Foulards blancs contre hidjabs noirs
Mounia Meddour revient sur les débuts de la guerre civile algérienne avec «Papicha», un film à valeur autobiographique ajoutée
La guerre civile algérienne a fait 150000 morts entre 1991 et 1999. Mounia Meddour a 13 ans au début des hostilités. Quatre ans plus tard, elle suit sa famille réfugiée en France. Devenue cinéaste (Cinéma algérien, un nouveau souffle), elle se souvient de la «décennie noire» avec son premier long métrage de fiction, Papicha, de nature expressément autobiographique. Nedjma, 18 ans, est une parfaite papicha, un mot algérois désignant une jeune femme «drôle, jolie, libérée». Elle rêve de devenir styliste. A la nuit tombée, elle fait le mur de la cité universitaire pour aller vendre ses créations vestimentaires dans les boîtes de nuit.

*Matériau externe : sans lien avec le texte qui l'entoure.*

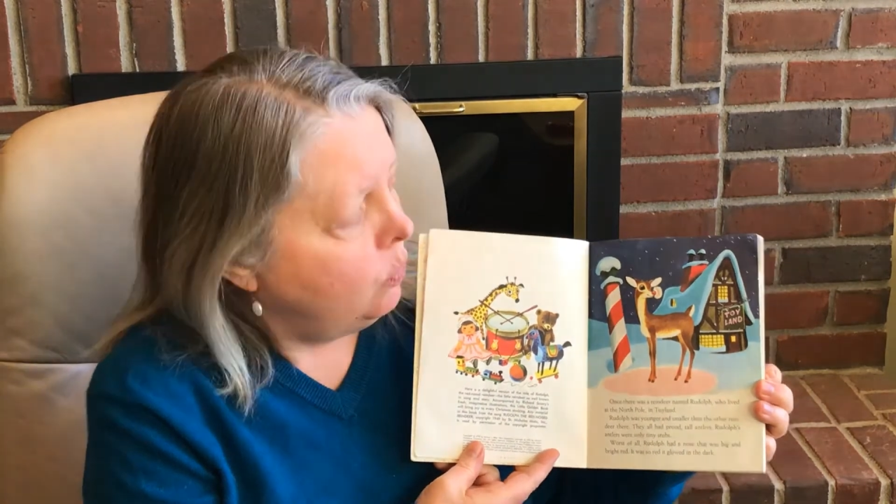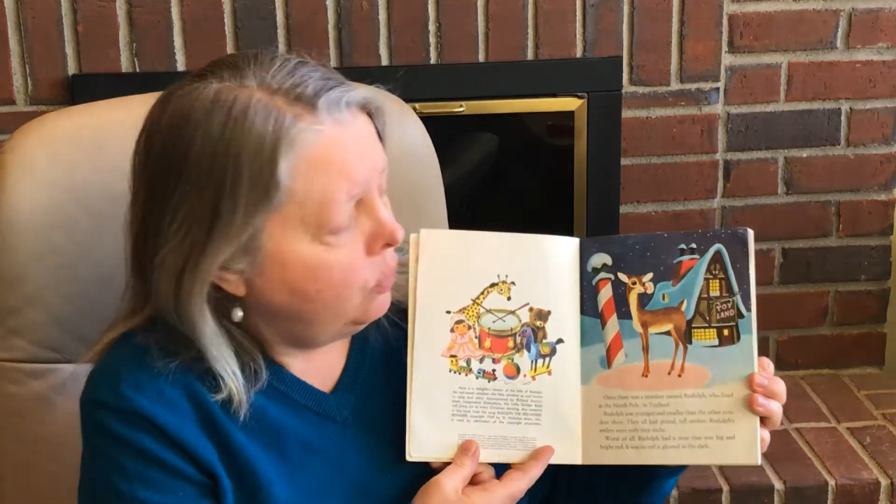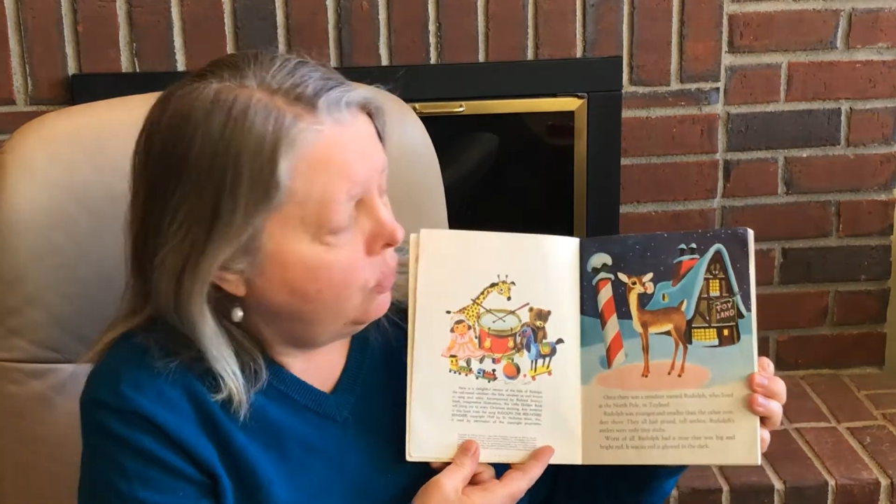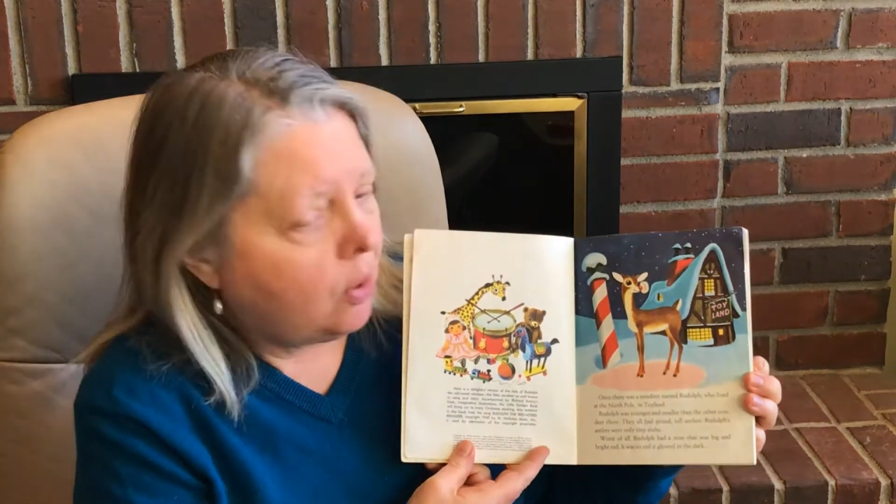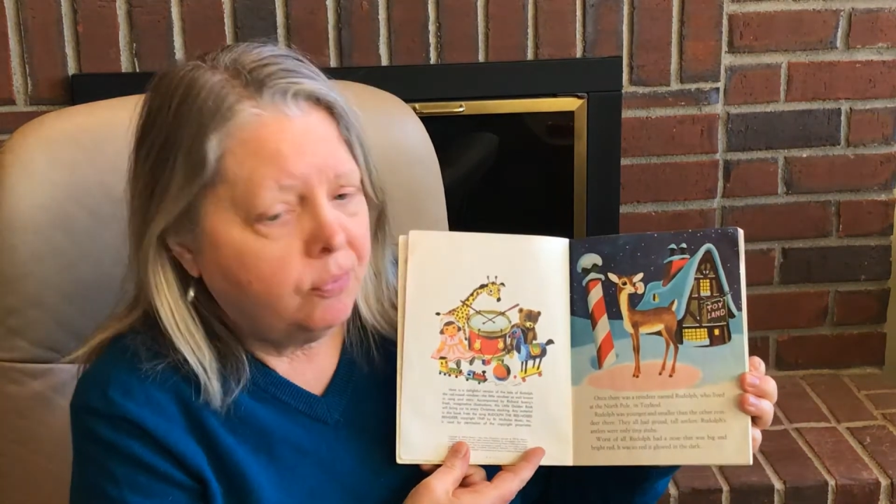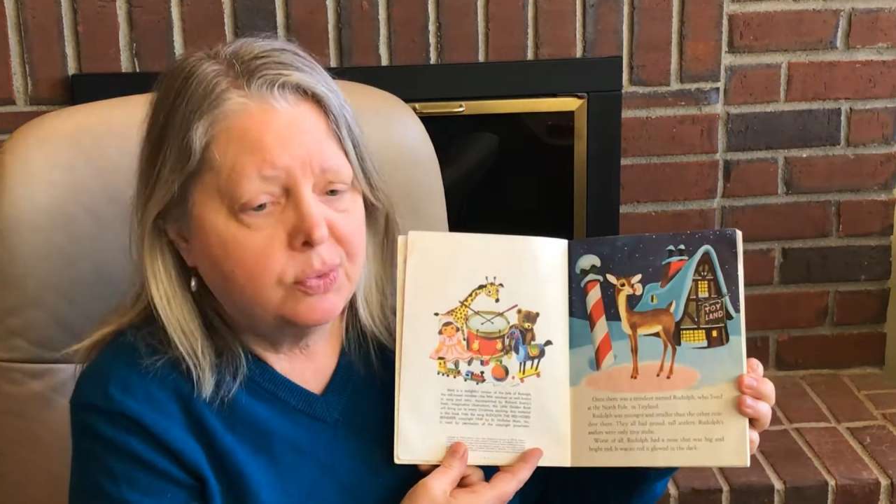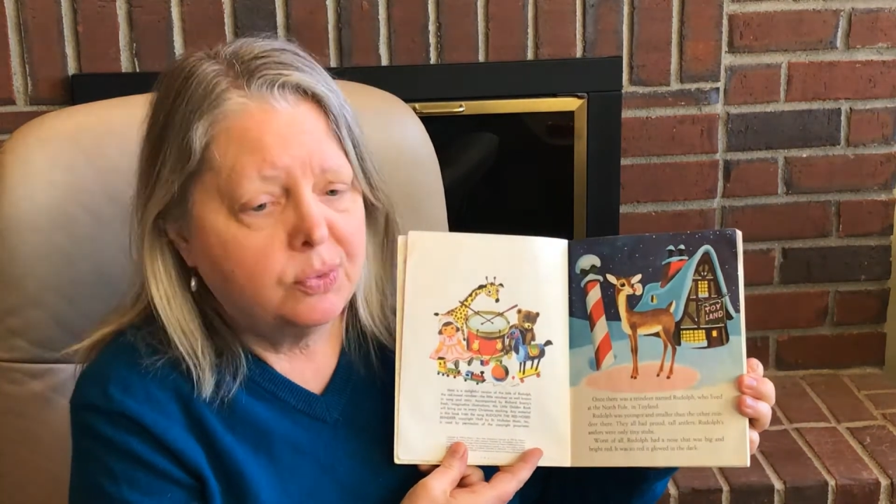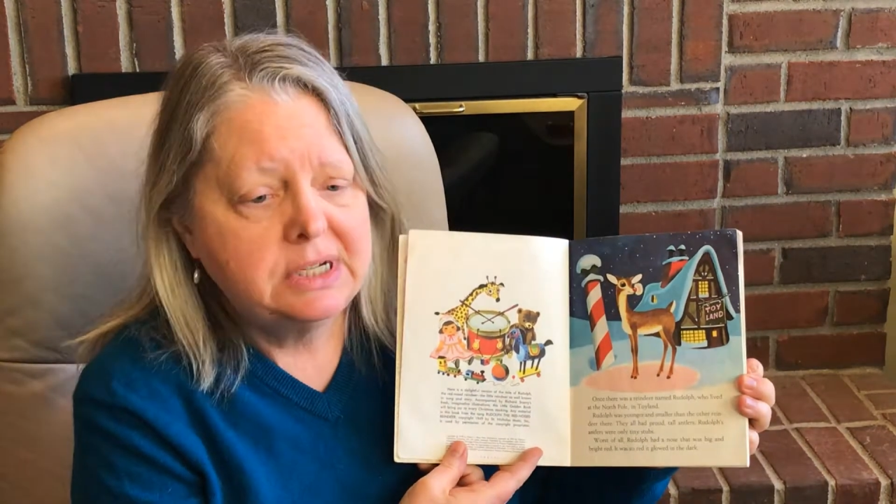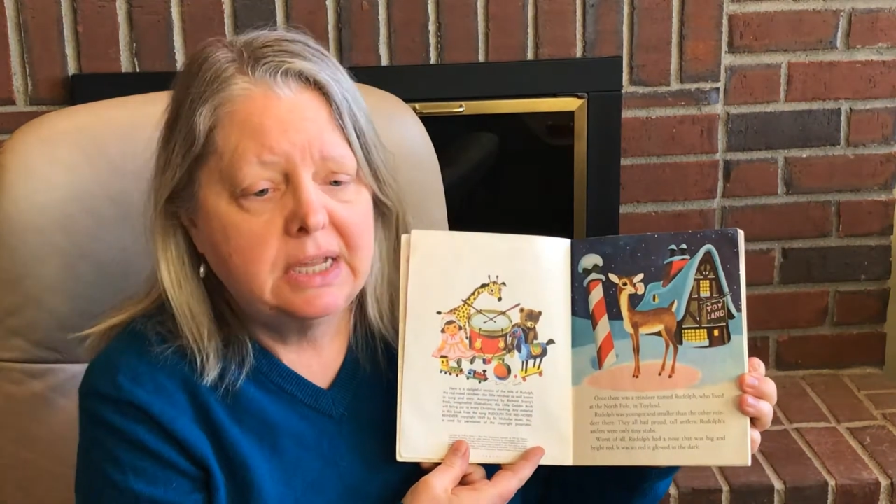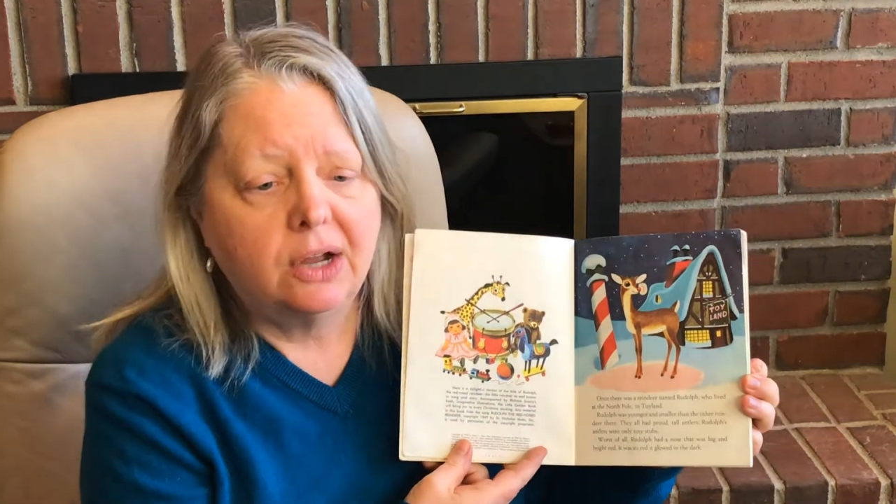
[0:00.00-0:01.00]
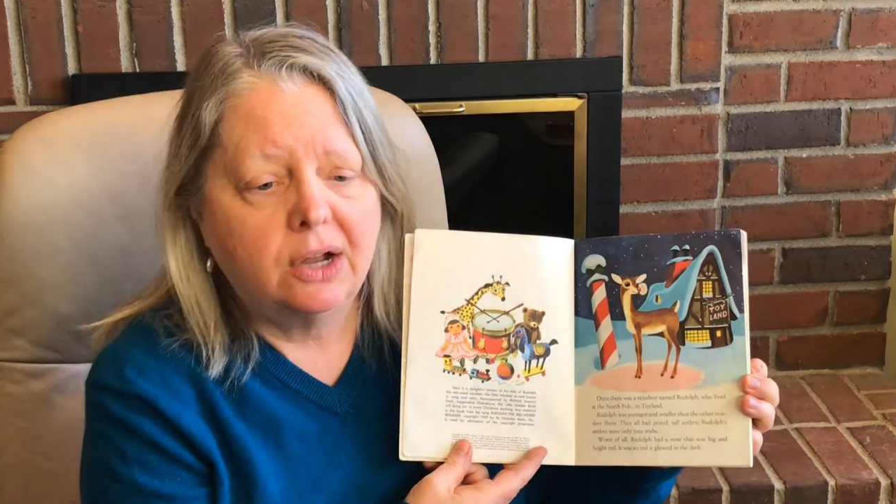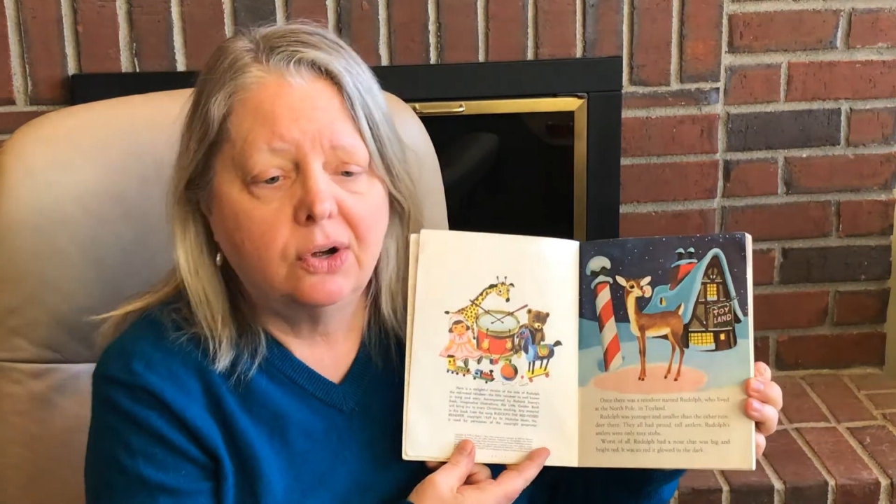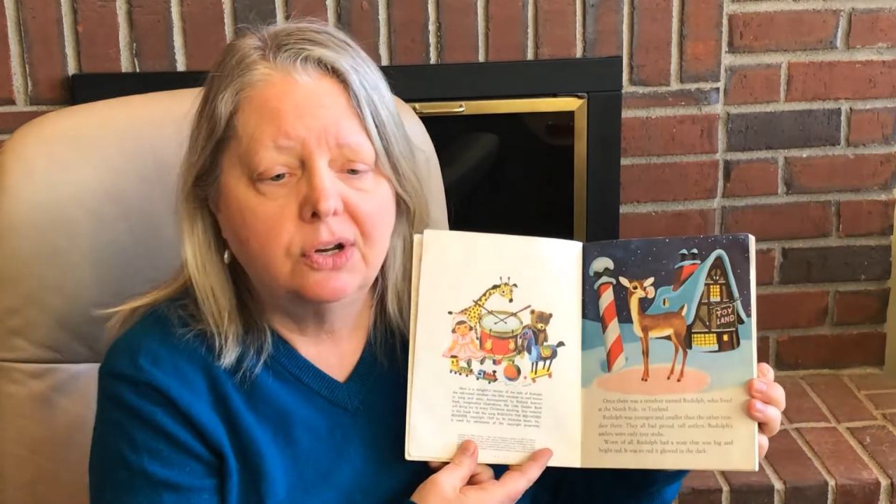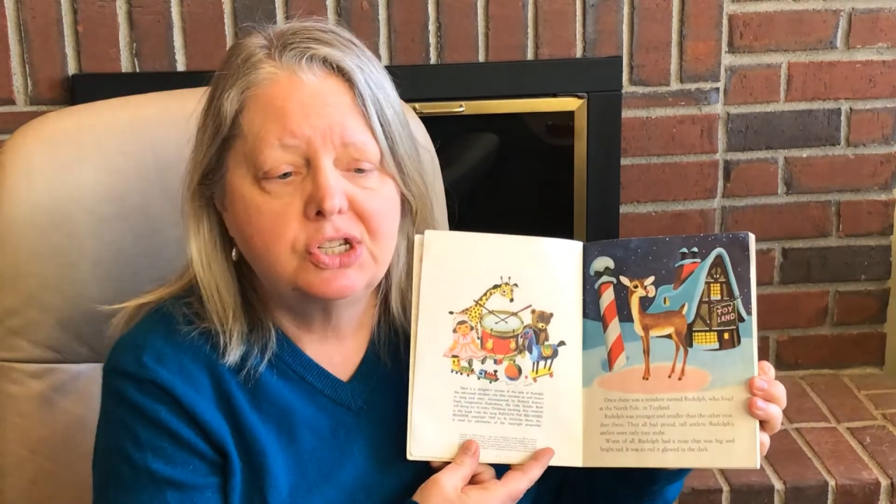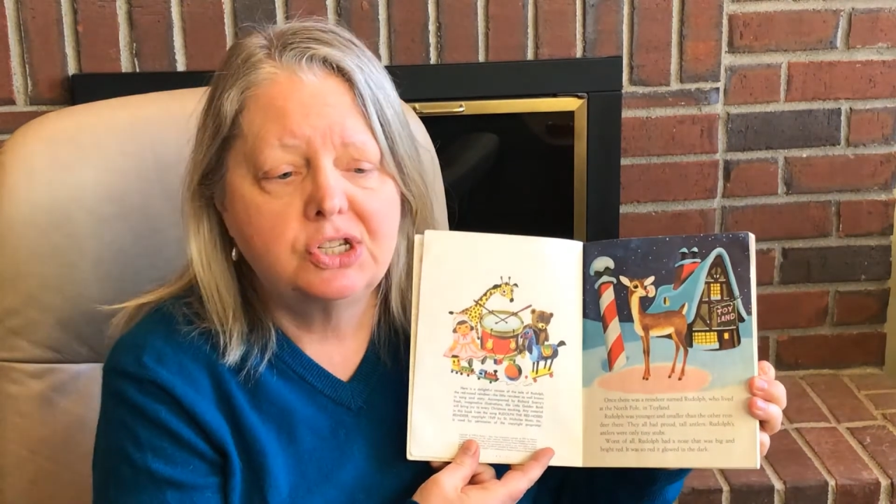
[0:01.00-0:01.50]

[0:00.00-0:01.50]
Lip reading: Rudolph was younger and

La situation politique et sociale du pays se dégrade, sans que les papichas de l’université prennent conscience de la gravité de la conjoncture. Des barbus viennent coller des affiches misogynes dans l’enceinte de l’université. Des femmes en hidjab perturbent les cours. Rachetée par un Emirati, la boutique où Nedjma s’approvisionne en textiles n’a plus que du drap noir à proposer. Le haïk, ce vêtement féminin porté au Maghreb, 12 m² d’étoffe dont l’élégante blancheur s’oppose au sinistre hidjab noir venu des pays du Golfe, symbolise l’avancée de l’obscurantisme. Nedjma s’obstine dans la voie de l’émancipation, arrache l’autorisation de présenter un défilé de mode au sein de la cité universitaire. L’événement festif, perçu comme une provocation, entraîne une réaction de violence extrême.
Papicha a le mérite de rappeler sur le mode intime une tragédie qui s’estompe déjà dans la mémoire collective et de dénoncer la violence faite encore et toujours aux femmes par les intégristes de tous poils. Ce nécessaire travail de mémoire, cet indispensable esprit de révolte ne suffisent toutfois pas à faire un grand film.
▅ V Papicha, de Mounia Meddour (France, Algérie, Belgique, Qatar, 2019), avec Lyna Khoudri, Shirine Boutella, Amira Hilda Douaouda, Zahra Doumandji, Yasin Houicha, Nadia Kaci, Meriem Medjkrane, 1h45.